Activists Say They Told Martin O'Malley Not To Say "All Lives Matter" Days Before He Got Booed For It

O'Malley met with Black Lives Matter activists in Harlem days before Netroots.

WASHINGTON — Martin O'Malley was getting ready to answer a question about social security at Netroots Nation, when activists from Black Lives Matter began chanting: "What side are you on, my people, what side are you on?" He even exchanged pleasantries with Tia Oso, the activist who addressed the crowd present for the presidential forum.

But it wasn't the first time the former Maryland governor had interacted with Black Lives Matter. Just four days before Netroots, at his campaign's request, O'Malley sat down with some Black Lives Matter activists at a private residence in Harlem.

Activists in Harlem had a clear message for the former Baltimore mayor: Whatever you do, don't say "all lives matter."

Days later, O'Malley sandwiched the phrases into an awkward reference on repealing the death penalty in Maryland in response to questions yelled from the audience, which he initially handled well. O'Malley was booed and later apologized.

"The worst part about that is we told him not to say it," said a source who requested anonymity because the meeting was off the record. "And then he did it anyway."

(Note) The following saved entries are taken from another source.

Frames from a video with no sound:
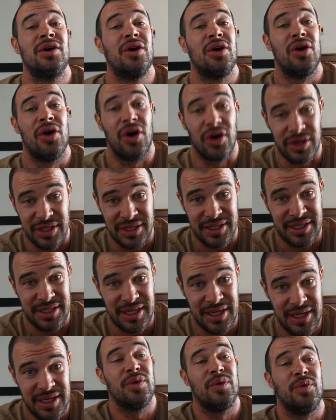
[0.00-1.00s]

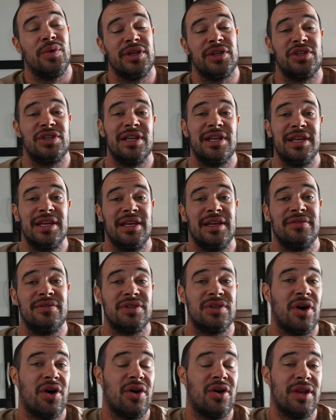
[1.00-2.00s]
Odyssey, which
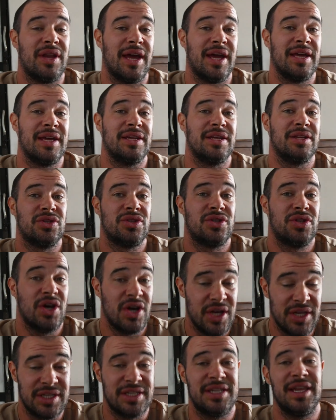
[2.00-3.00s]
leaves on a
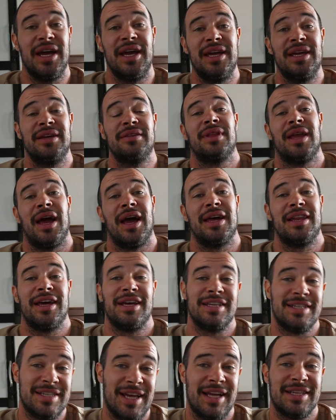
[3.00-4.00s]
Thursday and
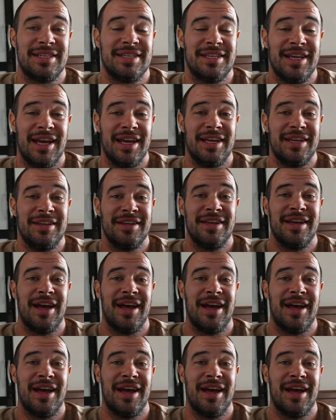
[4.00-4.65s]
a Saturday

The meeting, first reported by BuzzFeed News, took place on July 14. O'Malley was flanked by his deputy campaign director Karine Jean-Pierre, who orchestrated the meeting at O'Malley's request. The Democratic candidate is said to soon be rolling out a big policy proposal on changes to the criminal justice system.

The intimate setting, which paired a presidential campaign not yet 30 days old and a movement still trying on its bona fides in politics, signaled how charged interactions between campaigns and activists can be.

According to two activists who attended the meeting, O'Malley seemed unprepared and unfamiliar with their work, despite the campaign being provided background information weeks in advance.

O'Malley "never said anything about Black Lives Matter or all lives matter or anything like that," said one attendee. "He didn't know who was at the table despite having our bios on hand a week before the meeting. He wasn't prepared or informed. He lost us after he gave us his stump speech."

Activists felt as if the O'Malley that emerged from the meeting was similar to the one from Netroots: As a politician stuck talking about what he did as mayor — and, as one said, nothing about what he'd do as president.

Jean-Pierre, the deputy campaign director, said the meeting was about introducing more people to the candidate's policy-making process.

"For us, the governor has been reaching out to Black Lives Matter and since criminal justice reform is the next policy proposal that he'll be unveiling we are making sure we ... are bringing as many people to the table as possible and listen to what they have to say," Jean-Pierre told BuzzFeed News.

O'Malley apologized for the "white lives matter, all lives matter" gaffe because "he understood what it meant to the community and wanted to convey that he didn't mean any disrespect," a source close to O'Malley said.

"He wants to make sure the black community has a voice. He gets why they were upset" by the statement, the source said.

O'Malley is expected to drop what aides say is an ambitious proposal on criminal justice. They say his boldness to meet with Black Lives Matter activists early in the game is in keeping with his progressive leadership on issues such as debt-free college and immigration.

The meeting was "an opportunity for him to mostly listen, and hear what they have to say," Jean-Pierre said. "The movement needed a voice and they wanted to be heard. And we're going to continue to do those types of meetings."